The aim of surgical treatment is to remove the cancer along with some surrounding normal tissue to ensure it has been completely removed. In addition, surgery often will search for any signs of spread by taking biopsies of other tissues such as lymph nodes.
While often surgery will be the first treatment option, this does depend on the type of cancer and the site. The range of surgical options is enormous but, if you require surgery, you will be operated on by surgeons who are experts in surgery for their particular cancer. Our multidisciplinary team ensures that you are offered the best combination of surgery and when necessary, chemotherapy and radiotherapy. Surgery is normally provided at the Queen Margaret Hospital.
We are able to offer internal radiotherapy, known as brachytherapy. This is where solid radioactive material is placed inside the body to destroy cancer cells. It is placed within or near to the cancer, and as the radiation does not travel very far the advantage of this treatment is that it gives a high dose of radiotherapy directly to the tumour, but a low dose to normal tissues.
In men, brachytherapy is a common procedure used to treat prostate cancer and is recognised as an alternative to traditional, external beam radiotherapy. It involves implanting ‘seeds’ or ‘pellets’ of radioactive material directly into the prostate gland under a general or spinal anaesthetic. These ‘seeds’ are about the size of a grain of rice.
Brachytherapy is delivered at the Western General Hospital, Edinburgh
Radiotherapy uses high-energy X-rays (radiation) to destroy cancer cells. It may be given on its own, or alongside other treatments such as surgery, chemotherapy or brachytherapy. Each course of radiotherapy is carefully planned based on the patient and the type of cancer they have. The doctor will prescribe the amount of radiation needed for the treatment. It can be delivered in one treatment, or it may be delivered in daily smaller doses.
Post Radiotherapy Patient Information
Chemotherapy is the use of drugs to treat the whole body and to kill cancer cells wherever they might spread. Most typically, these are given as an intravenous infusion via a drip, an injection under the skin (subcutaneous), or some chemotherapy drugs can be given in tablet form.
Chemotherapy drugs can be given on their own, but are frequently given in combination. Treatment is usually given every few weeks for a variable duration, but typically lasting several months. The drugs given and their frequency will depend on the type of cancer.
All side effects will be carefully explained and ways to avoid/treat them will be discussed by the teams involved in your care. The majority of side effects are temporary and will resolve on completion of treatment. Your clinical nurse specialist and doctors will explain specific side effects of the drugs you are receiving.
The majority of patients requiring chemotherapy at our hospitals will receive their treatment as an outpatient.

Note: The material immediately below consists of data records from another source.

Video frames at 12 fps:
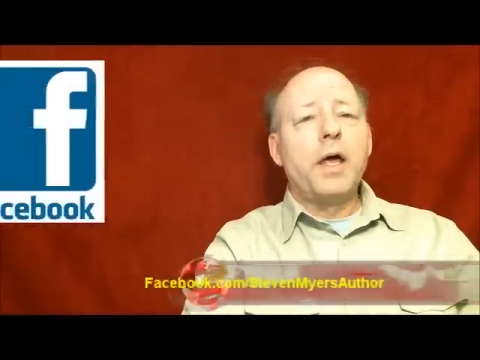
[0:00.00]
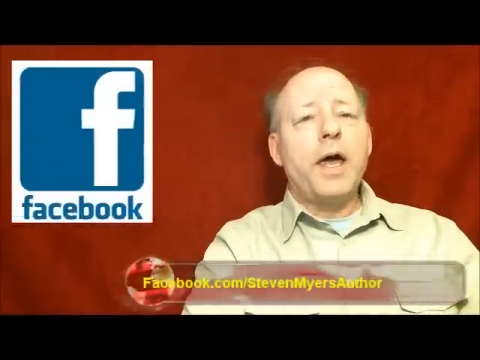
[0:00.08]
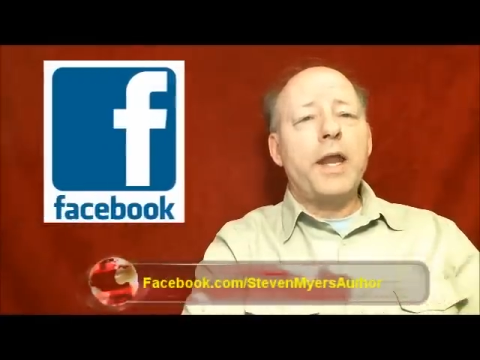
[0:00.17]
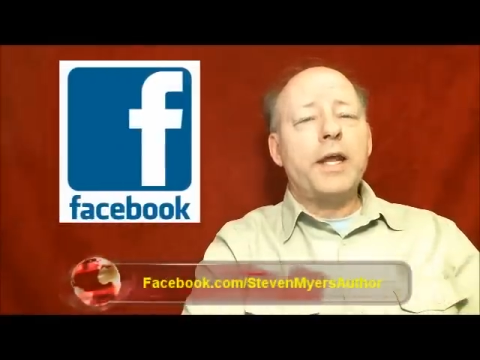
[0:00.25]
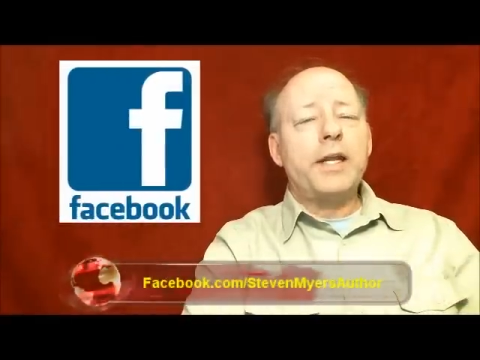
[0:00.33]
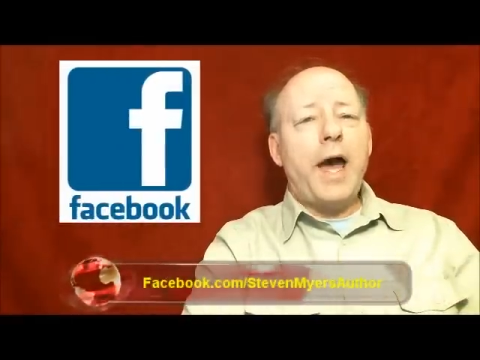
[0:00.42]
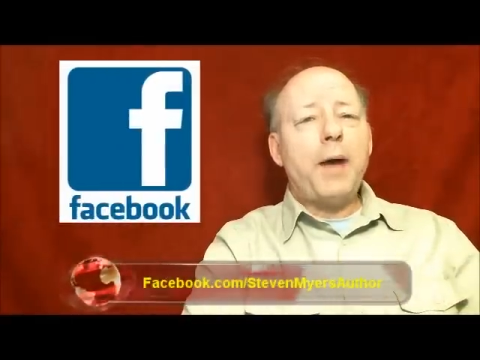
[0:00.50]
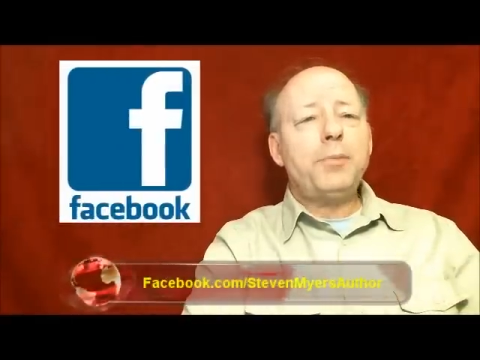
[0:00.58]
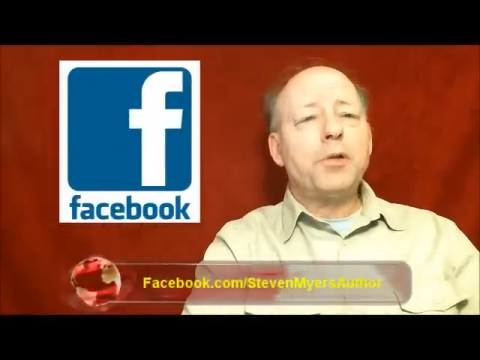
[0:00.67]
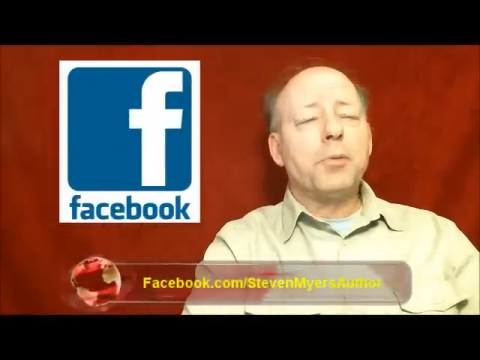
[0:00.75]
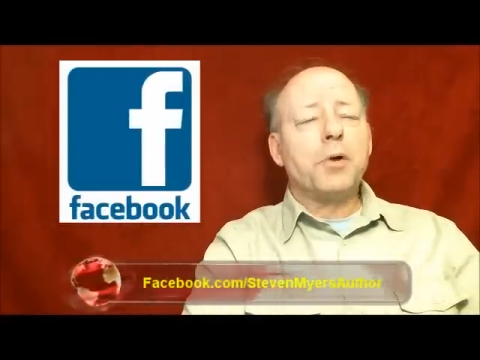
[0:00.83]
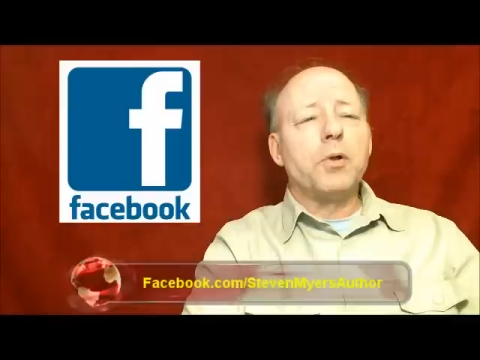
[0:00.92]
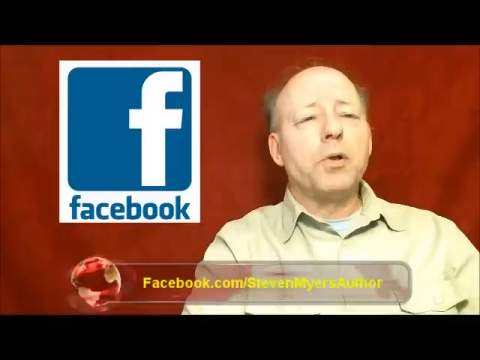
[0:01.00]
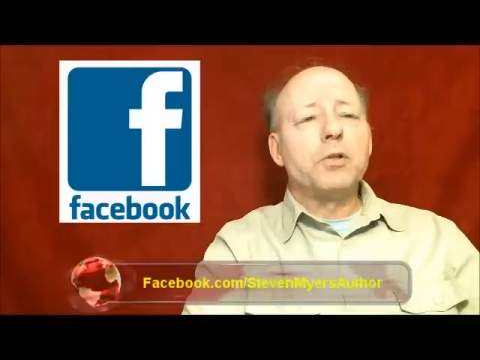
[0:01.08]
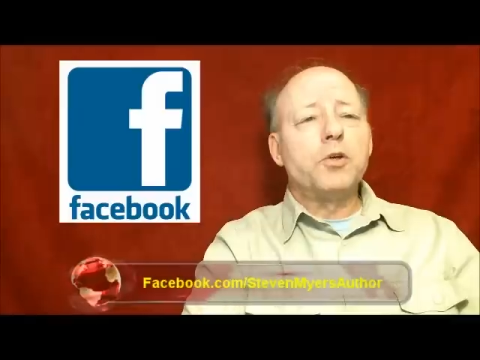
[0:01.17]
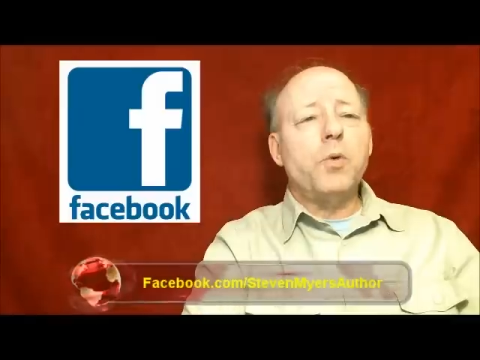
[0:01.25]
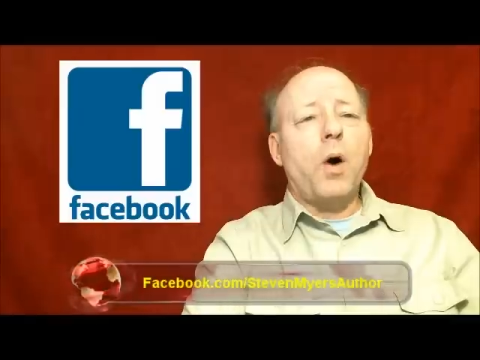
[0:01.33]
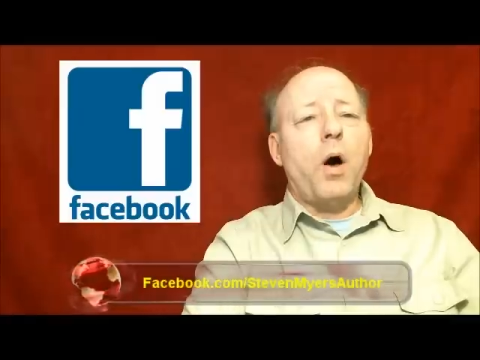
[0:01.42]
and adaptable
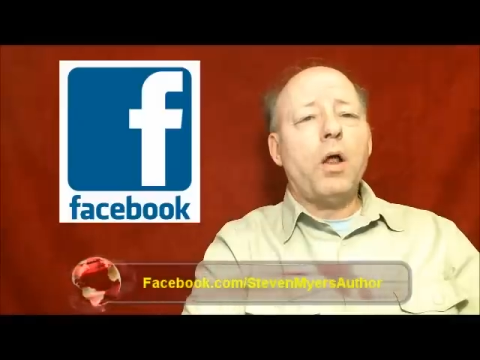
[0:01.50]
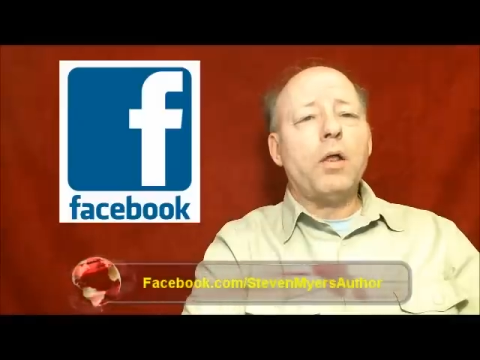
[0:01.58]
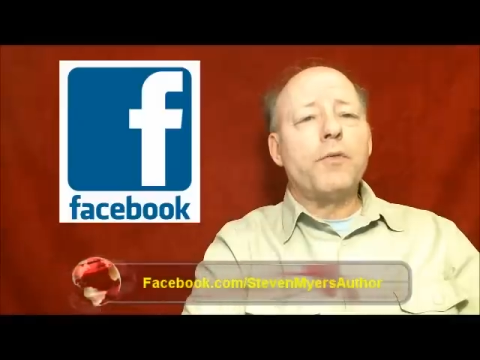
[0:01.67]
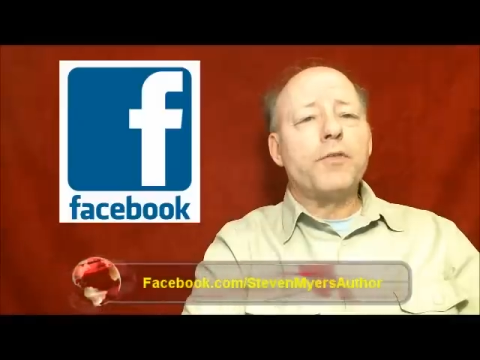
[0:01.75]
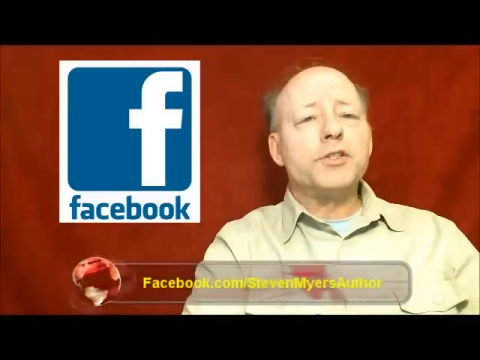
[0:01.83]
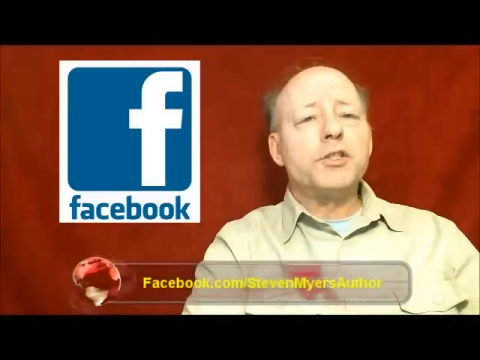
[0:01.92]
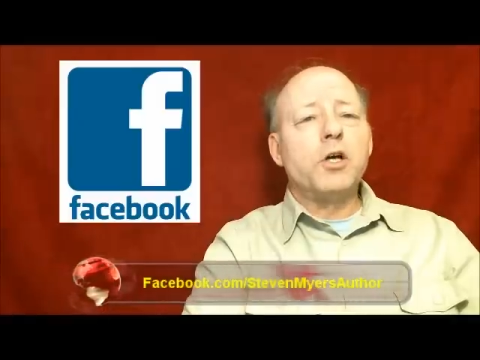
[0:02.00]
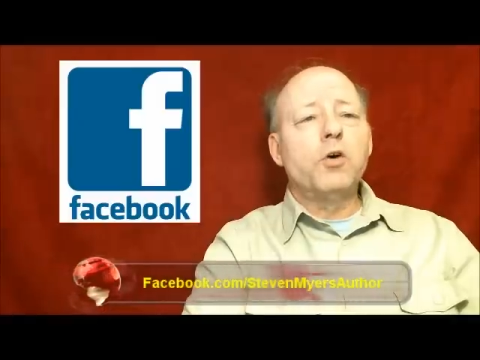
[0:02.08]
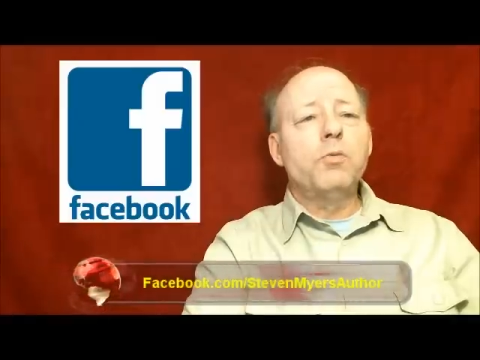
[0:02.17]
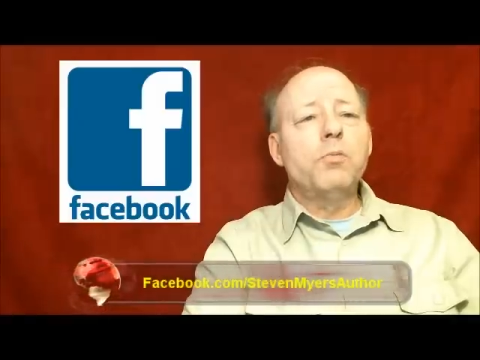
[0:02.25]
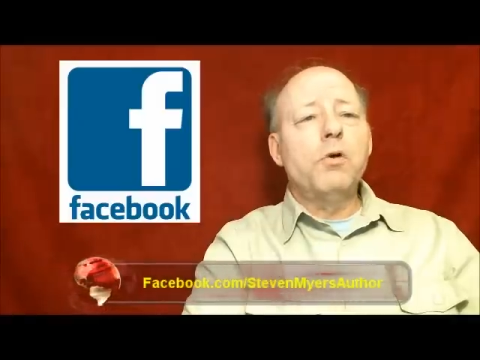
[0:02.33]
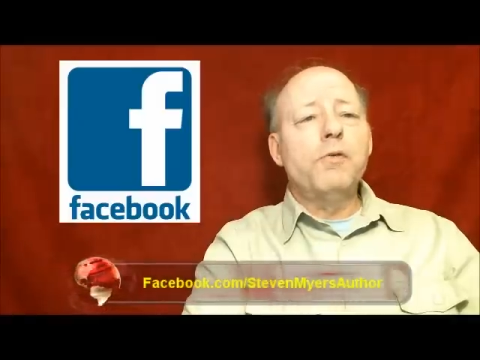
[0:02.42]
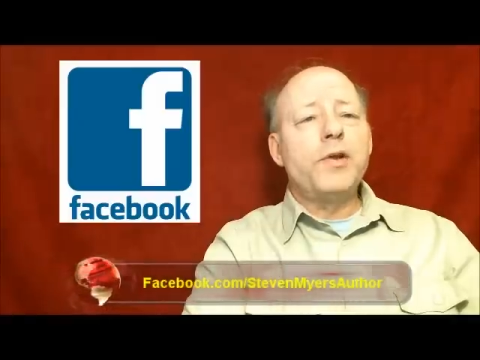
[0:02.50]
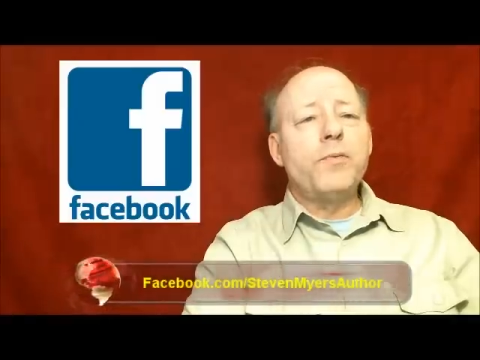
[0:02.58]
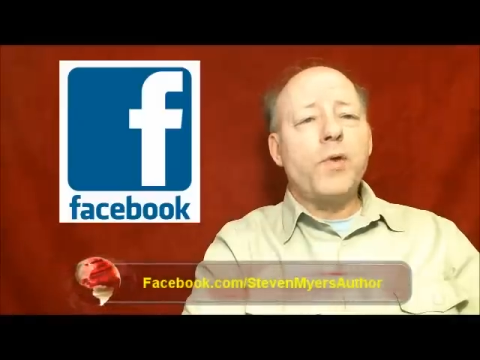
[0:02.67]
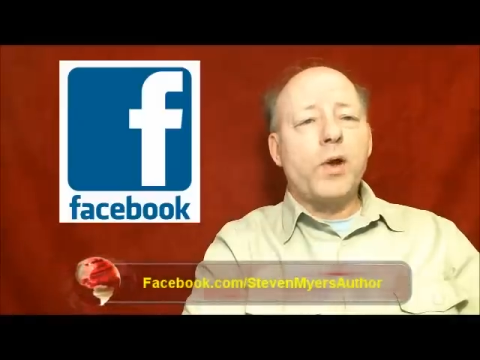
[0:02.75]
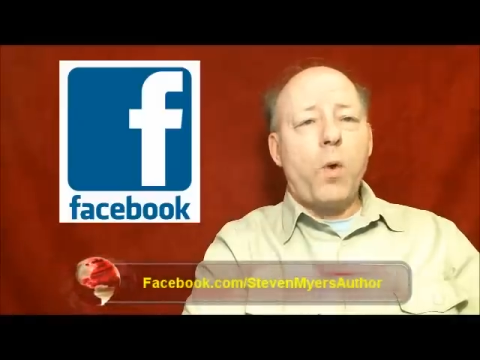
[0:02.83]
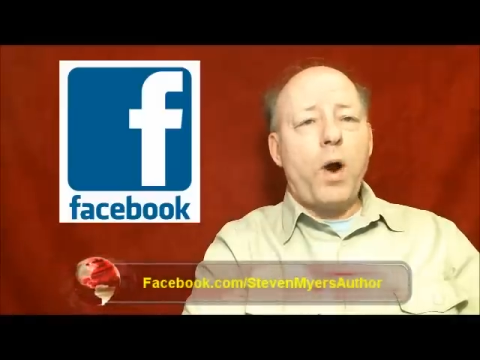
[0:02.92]
to all of the stone moving
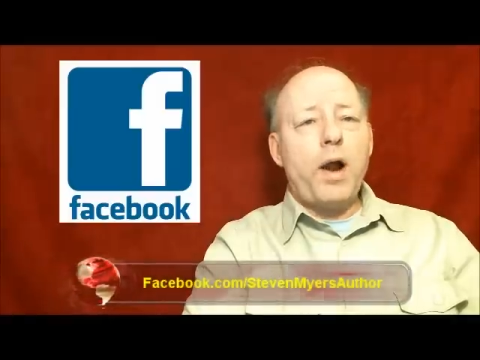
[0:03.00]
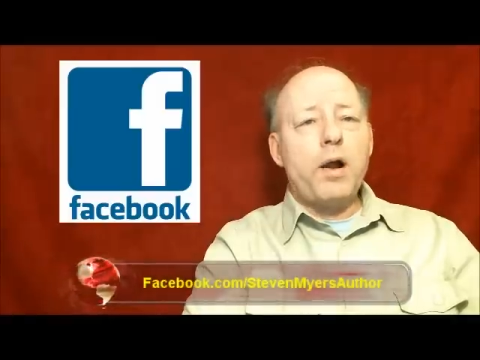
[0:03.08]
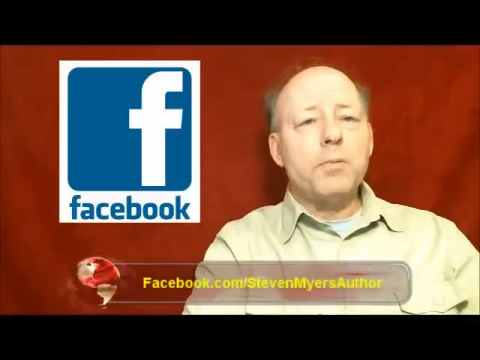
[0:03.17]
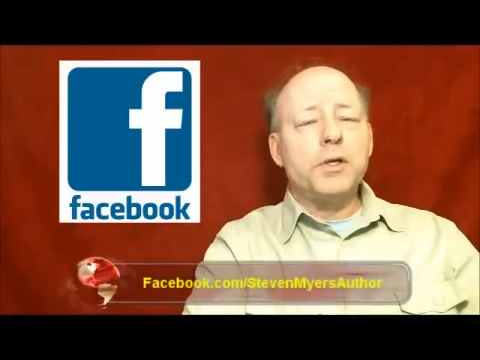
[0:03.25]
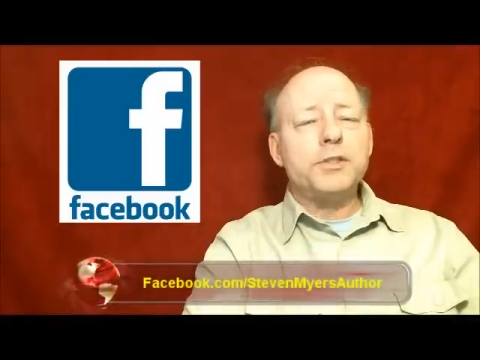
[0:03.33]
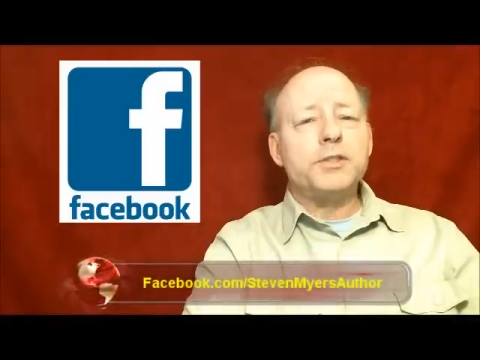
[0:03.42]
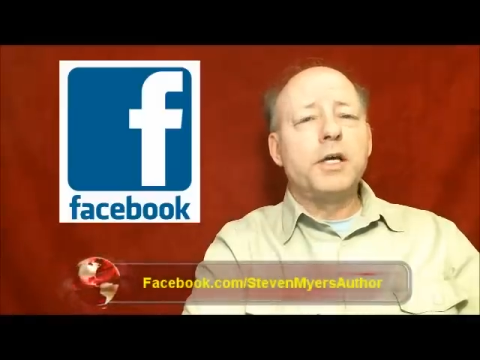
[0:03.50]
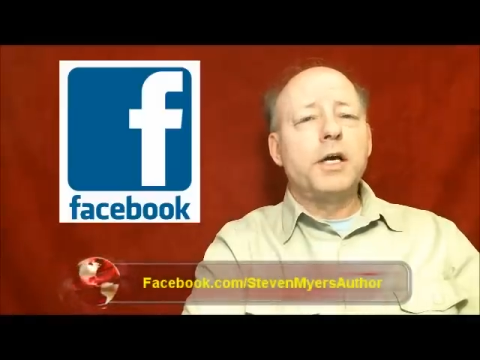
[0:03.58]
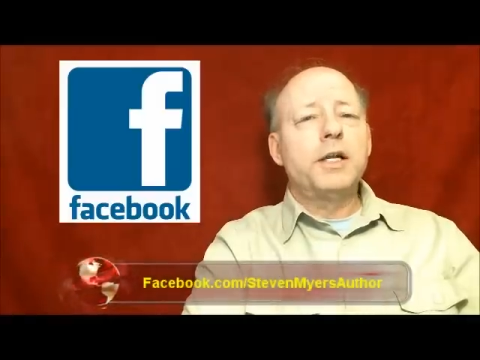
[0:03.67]
requirements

These facilities are provided in the following locations:
Best supportive care
Best Supportive Care focuses on quality of life and aims to help you live as well and as comfortable as possible, rather than curing the cancer. Best Supportive Care can:
- Help with symptoms such as breathlessness, pain, sickness or problems eating
- Help you and the people you care about come to terms with the diagnosis and what it means
- Help you talk about the future and plan ahead. This can be hard to do but can help you feel more prepared and in control
- Support you to manage at home
Best Supportive Care is usually provided by a combination of people, including: GPs and District Nurses, Cancer Specialist Nurses and Specialist Palliative Care.